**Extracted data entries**
* * *

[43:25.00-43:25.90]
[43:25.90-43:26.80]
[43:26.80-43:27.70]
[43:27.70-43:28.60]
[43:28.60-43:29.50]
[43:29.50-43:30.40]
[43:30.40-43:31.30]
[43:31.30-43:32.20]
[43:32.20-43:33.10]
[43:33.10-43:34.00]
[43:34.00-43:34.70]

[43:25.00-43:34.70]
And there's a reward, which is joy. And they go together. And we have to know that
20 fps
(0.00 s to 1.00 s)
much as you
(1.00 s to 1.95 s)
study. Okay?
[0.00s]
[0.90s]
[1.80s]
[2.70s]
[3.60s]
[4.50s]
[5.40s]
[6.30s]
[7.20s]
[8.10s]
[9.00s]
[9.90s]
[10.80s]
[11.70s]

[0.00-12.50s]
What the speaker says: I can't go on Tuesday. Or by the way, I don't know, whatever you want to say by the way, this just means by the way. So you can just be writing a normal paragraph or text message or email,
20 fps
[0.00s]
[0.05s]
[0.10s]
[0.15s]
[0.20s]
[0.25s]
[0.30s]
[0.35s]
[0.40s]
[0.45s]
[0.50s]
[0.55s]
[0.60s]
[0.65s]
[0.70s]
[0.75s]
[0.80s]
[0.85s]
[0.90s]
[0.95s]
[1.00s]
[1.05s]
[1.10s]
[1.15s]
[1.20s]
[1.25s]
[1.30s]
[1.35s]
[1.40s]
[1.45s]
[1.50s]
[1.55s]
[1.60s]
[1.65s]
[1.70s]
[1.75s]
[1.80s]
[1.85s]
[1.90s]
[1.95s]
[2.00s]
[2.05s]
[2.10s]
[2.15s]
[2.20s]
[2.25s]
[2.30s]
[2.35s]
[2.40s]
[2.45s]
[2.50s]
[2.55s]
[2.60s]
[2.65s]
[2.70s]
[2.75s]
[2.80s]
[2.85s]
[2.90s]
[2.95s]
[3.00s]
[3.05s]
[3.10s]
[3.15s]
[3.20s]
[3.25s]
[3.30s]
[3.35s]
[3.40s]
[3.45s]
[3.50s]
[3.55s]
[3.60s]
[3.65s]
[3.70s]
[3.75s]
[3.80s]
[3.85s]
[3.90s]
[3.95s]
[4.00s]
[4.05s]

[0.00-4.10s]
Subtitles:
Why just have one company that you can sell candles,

* * *

**WORK ITEM**
What's wanted here is every record, retyped exactly as shown above.

**FINISHED TASK**
[43:25.00-43:25.90]
[43:25.90-43:26.80]
[43:26.80-43:27.70]
[43:27.70-43:28.60]
[43:28.60-43:29.50]
[43:29.50-43:30.40]
[43:30.40-43:31.30]
[43:31.30-43:32.20]
[43:32.20-43:33.10]
[43:33.10-43:34.00]
[43:34.00-43:34.70]

[43:25.00-43:34.70]
And there's a reward, which is joy. And they go together. And we have to know that
20 fps
(0.00 s to 1.00 s)
much as you
(1.00 s to 1.95 s)
study. Okay?
[0.00s]
[0.90s]
[1.80s]
[2.70s]
[3.60s]
[4.50s]
[5.40s]
[6.30s]
[7.20s]
[8.10s]
[9.00s]
[9.90s]
[10.80s]
[11.70s]

[0.00-12.50s]
What the speaker says: I can't go on Tuesday. Or by the way, I don't know, whatever you want to say by the way, this just means by the way. So you can just be writing a normal paragraph or text message or email,
20 fps
[0.00s]
[0.05s]
[0.10s]
[0.15s]
[0.20s]
[0.25s]
[0.30s]
[0.35s]
[0.40s]
[0.45s]
[0.50s]
[0.55s]
[0.60s]
[0.65s]
[0.70s]
[0.75s]
[0.80s]
[0.85s]
[0.90s]
[0.95s]
[1.00s]
[1.05s]
[1.10s]
[1.15s]
[1.20s]
[1.25s]
[1.30s]
[1.35s]
[1.40s]
[1.45s]
[1.50s]
[1.55s]
[1.60s]
[1.65s]
[1.70s]
[1.75s]
[1.80s]
[1.85s]
[1.90s]
[1.95s]
[2.00s]
[2.05s]
[2.10s]
[2.15s]
[2.20s]
[2.25s]
[2.30s]
[2.35s]
[2.40s]
[2.45s]
[2.50s]
[2.55s]
[2.60s]
[2.65s]
[2.70s]
[2.75s]
[2.80s]
[2.85s]
[2.90s]
[2.95s]
[3.00s]
[3.05s]
[3.10s]
[3.15s]
[3.20s]
[3.25s]
[3.30s]
[3.35s]
[3.40s]
[3.45s]
[3.50s]
[3.55s]
[3.60s]
[3.65s]
[3.70s]
[3.75s]
[3.80s]
[3.85s]
[3.90s]
[3.95s]
[4.00s]
[4.05s]

[0.00-4.10s]
Subtitles:
Why just have one company that you can sell candles,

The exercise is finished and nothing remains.